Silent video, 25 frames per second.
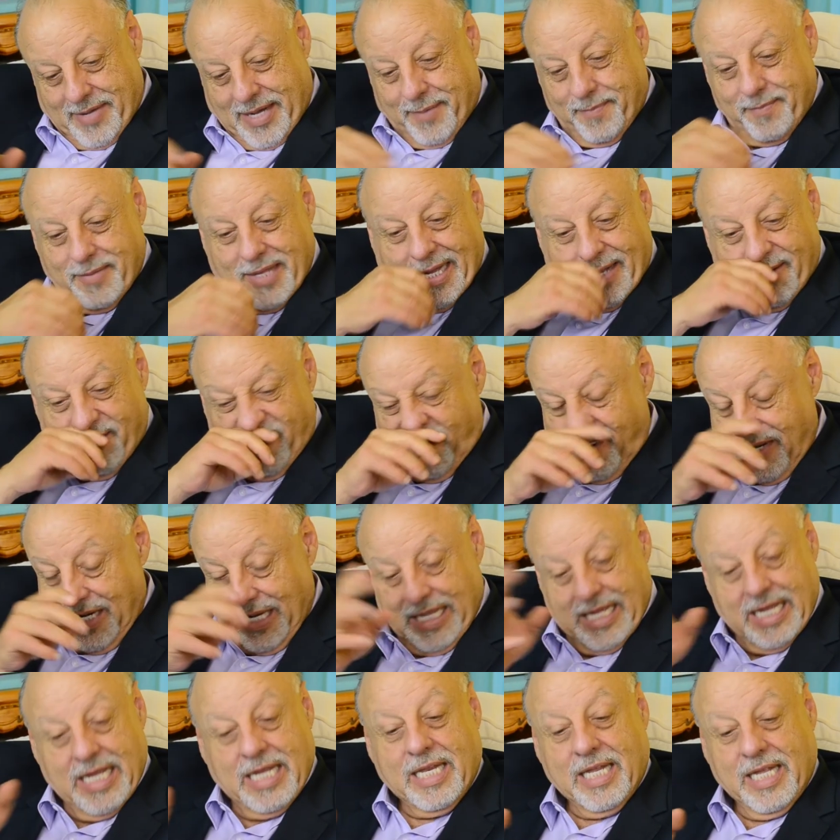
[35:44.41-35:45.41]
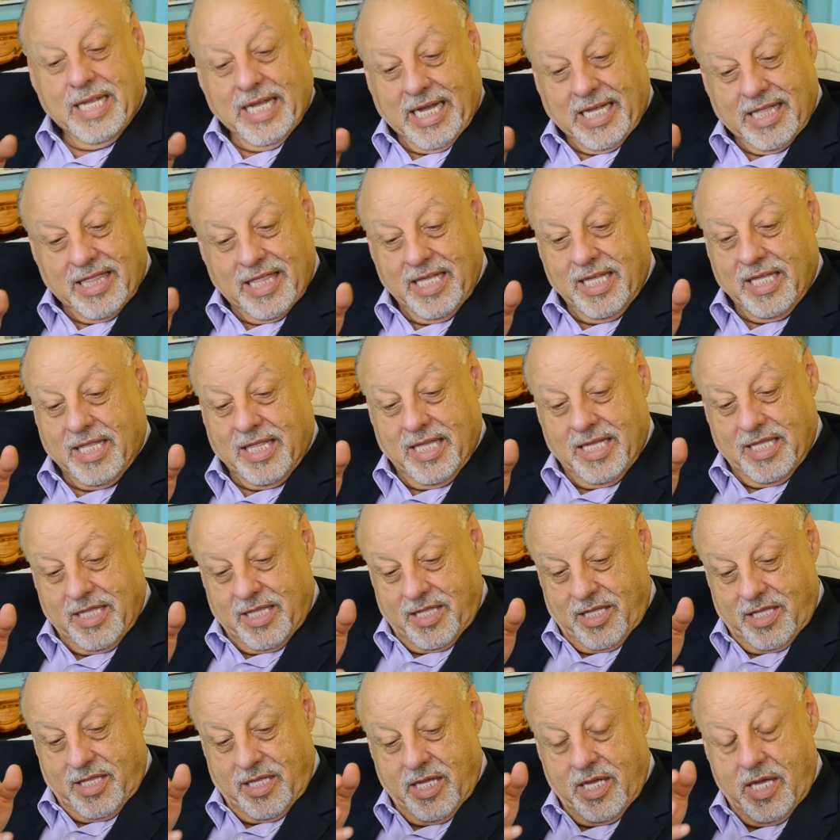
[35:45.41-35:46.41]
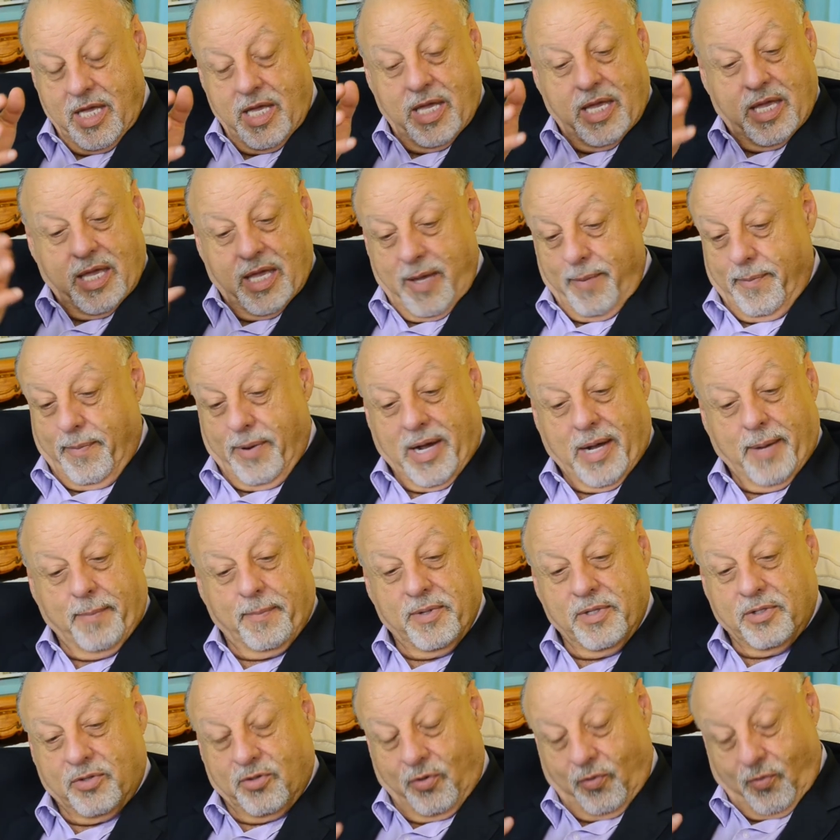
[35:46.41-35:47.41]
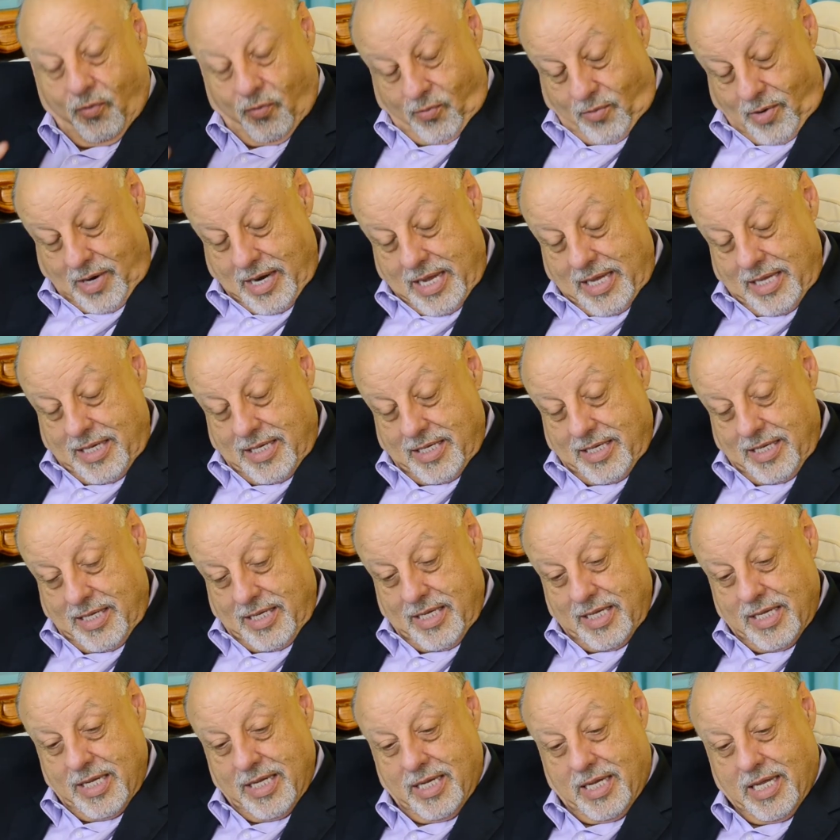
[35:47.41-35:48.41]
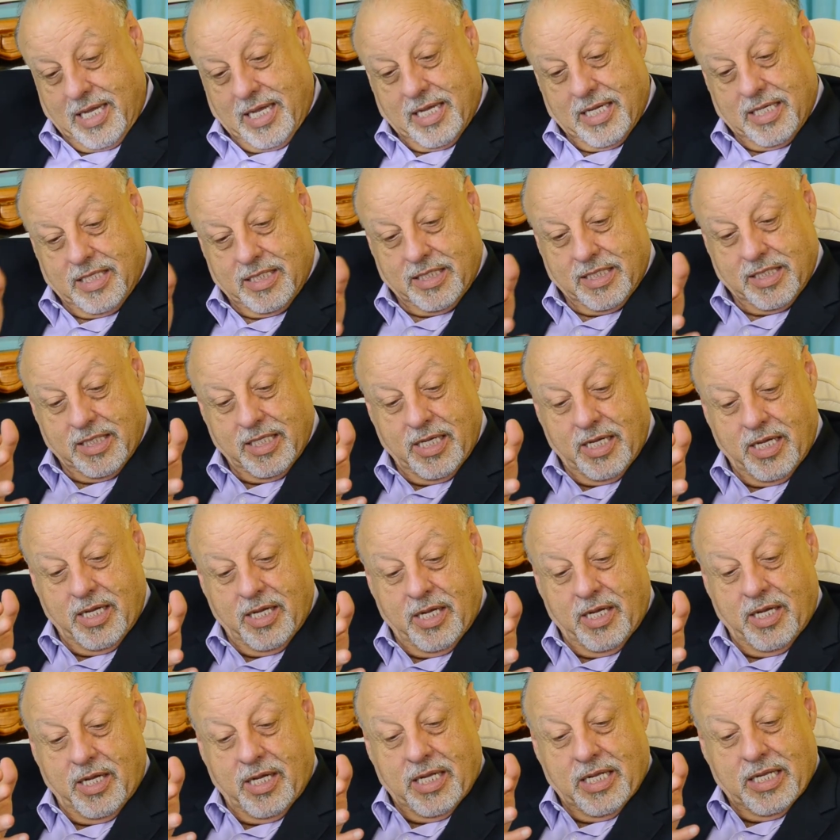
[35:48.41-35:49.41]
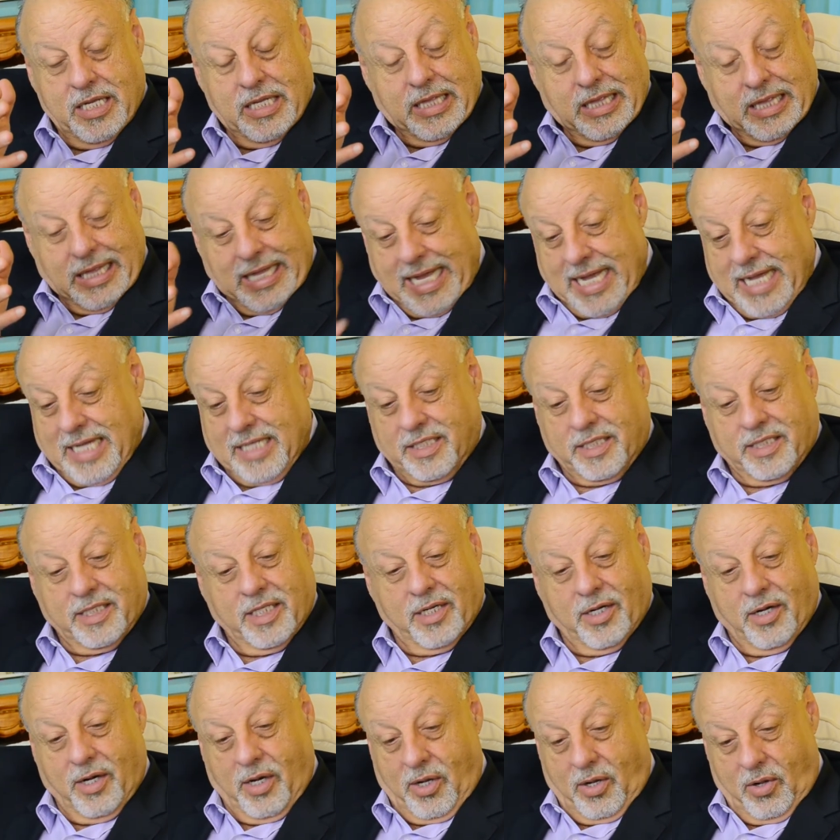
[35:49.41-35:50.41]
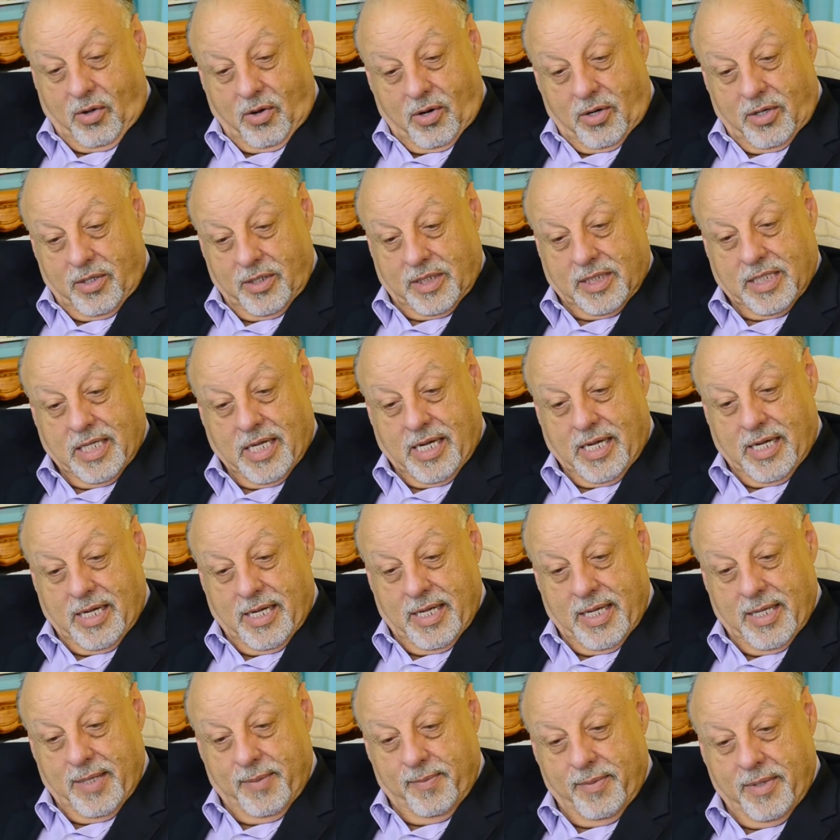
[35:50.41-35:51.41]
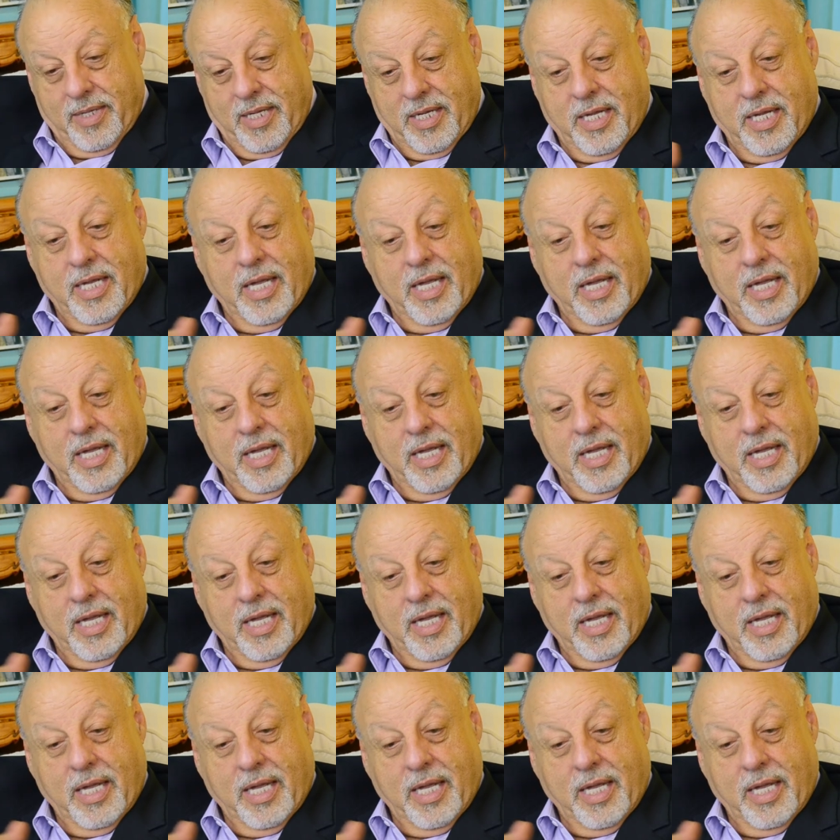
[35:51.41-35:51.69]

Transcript: I'm not relating. I think that hip hop is great. It has lasted a long time.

══════

» Exercise details
Pictures do not belong in your copy; restate word for word the lines from the one containing "[35:47.41-35:48.41]" through the last line of the records above.

» Answer below
[35:47.41-35:48.41]
[35:48.41-35:49.41]
[35:49.41-35:50.41]
[35:50.41-35:51.41]
[35:51.41-35:51.69]

Transcript: I'm not relating. I think that hip hop is great. It has lasted a long time.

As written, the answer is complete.